▶ **EXERCISE DIRECTIONS**
Make an exact copy of the entries, taking out every picture.

▶ **PROVIDED DATA**
# # # # # # #
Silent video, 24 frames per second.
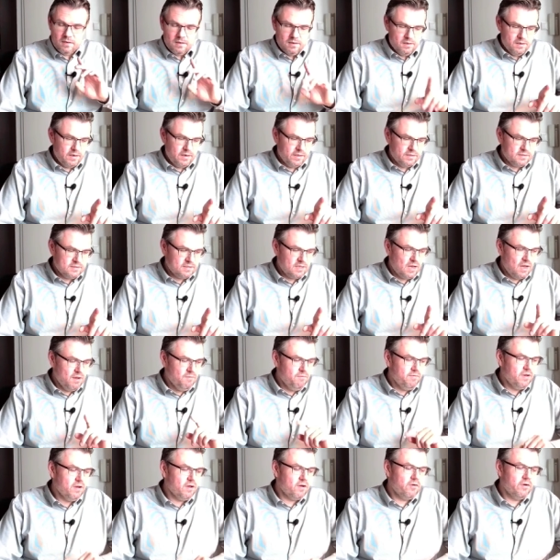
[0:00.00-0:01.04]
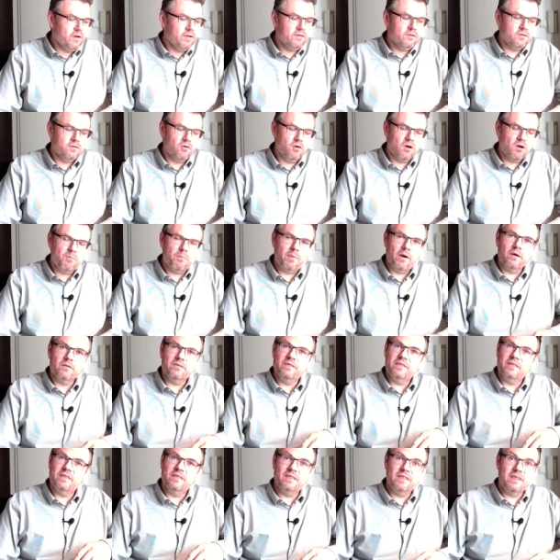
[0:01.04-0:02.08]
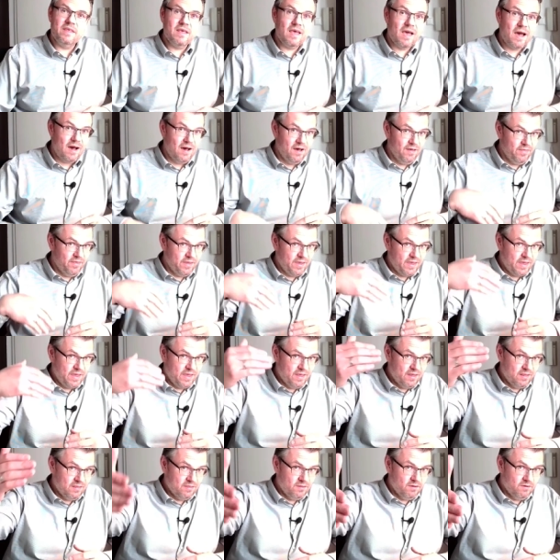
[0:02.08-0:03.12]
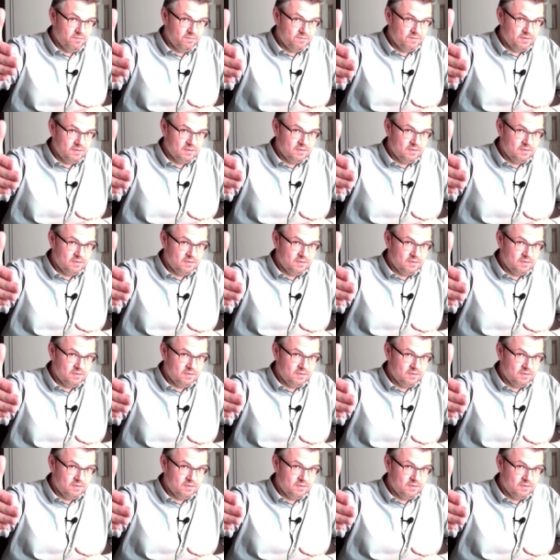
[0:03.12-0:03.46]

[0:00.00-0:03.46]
Next time we are going to talk about the other end of the,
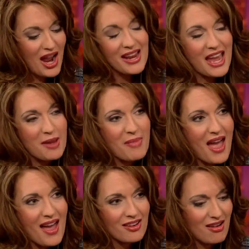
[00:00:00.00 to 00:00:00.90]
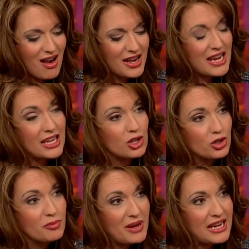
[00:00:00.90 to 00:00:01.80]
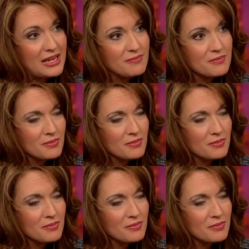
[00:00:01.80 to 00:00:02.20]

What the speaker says: I came back, God healed me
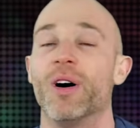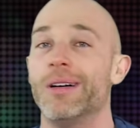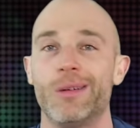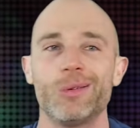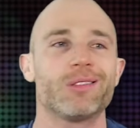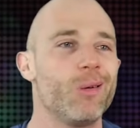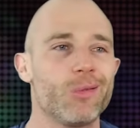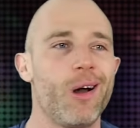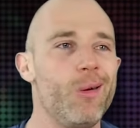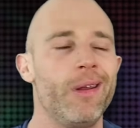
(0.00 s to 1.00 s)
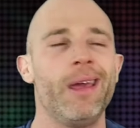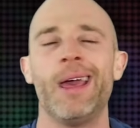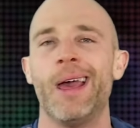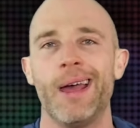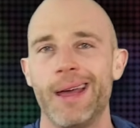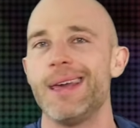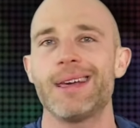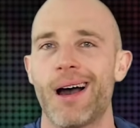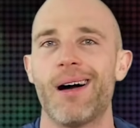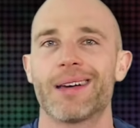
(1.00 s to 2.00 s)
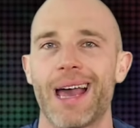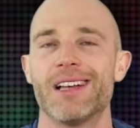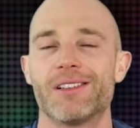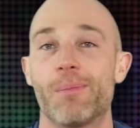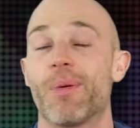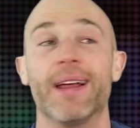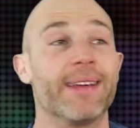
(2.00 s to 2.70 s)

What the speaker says: Also, Cody, he can't catch a break.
# # # # # # #
▶ **EXERCISE RESULT**
Silent video, 24 frames per second.
[0:00.00-0:01.04]
[0:01.04-0:02.08]
[0:02.08-0:03.12]
[0:03.12-0:03.46]

[0:00.00-0:03.46]
Next time we are going to talk about the other end of the,
[00:00:00.00 to 00:00:00.90]
[00:00:00.90 to 00:00:01.80]
[00:00:01.80 to 00:00:02.20]

What the speaker says: I came back, God healed me
(0.00 s to 1.00 s)
(1.00 s to 2.00 s)
(2.00 s to 2.70 s)

What the speaker says: Also, Cody, he can't catch a break.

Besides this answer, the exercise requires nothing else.